No, not a film about safe driving. Rather, a film about baseball and the question posed by Moneyball in 2011, whether talent scouting using computer data is more accurate than relying on the human eye and the instinct for observing the capacities and gifts of players. With Clint Eastwood playing the talent scout, there is no prize for guessing which method is in favour here.
Many of us had wished that Gran Torino would be the final screen performance for Eastwood, the redemption of the crusty curmudgeon, Dirty Harry seeing the light.
Eastwood plays Gus (81 at the time of filming) whose contract is up for consideration, who persists in using the old ways, whose eyesight is failing and who can growl and growl with the best of them.

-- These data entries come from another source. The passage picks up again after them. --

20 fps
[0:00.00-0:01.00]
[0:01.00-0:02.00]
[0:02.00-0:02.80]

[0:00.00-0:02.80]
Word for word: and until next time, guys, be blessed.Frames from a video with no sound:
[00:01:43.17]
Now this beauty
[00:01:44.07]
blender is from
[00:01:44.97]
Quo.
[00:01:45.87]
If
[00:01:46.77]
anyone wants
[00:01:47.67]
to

His good friend (John Goodman) worries about him and asks Gus’s lawyer daughter (about to become a partner in her firm) to visit her father to see what she can do. She is played by the ever-versatile Amy Adams. Father and daughter are more or less estranged. He grieved after his wife’s death, tended to ignore his daughter and sent her away to be educated.
As might be guessed, this is a story about father-daughter understandings and reconciliation as well as about baseball. There is also a complication when a former player, Justin Timberlake, falls for the daughter.

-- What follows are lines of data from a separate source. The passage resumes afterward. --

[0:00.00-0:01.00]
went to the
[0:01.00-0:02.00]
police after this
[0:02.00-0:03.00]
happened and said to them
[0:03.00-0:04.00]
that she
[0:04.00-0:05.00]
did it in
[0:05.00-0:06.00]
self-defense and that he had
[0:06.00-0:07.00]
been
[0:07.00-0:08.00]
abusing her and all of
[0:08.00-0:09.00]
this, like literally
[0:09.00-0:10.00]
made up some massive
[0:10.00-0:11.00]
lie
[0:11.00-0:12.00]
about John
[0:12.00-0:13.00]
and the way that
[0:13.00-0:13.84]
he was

Non-baseball fans will be able to live through the sports scenes because they are watching Gus as a character, relating (or not) to his daughter and defying the on-line experts. This is a chance to see Clint Eastwood in his 80s doing his thing once again, a screen icon if ever there was one - Peter Malone, Australian Catholic Office for Film & Broadcasting.
Starring Clint Eastwood, Amy Adams, Chelcie Ross, John Goodman and Justin Timberlake. Directed by Robert Lorenz. 111 minutes. Rated M (Coarse language and mature themes).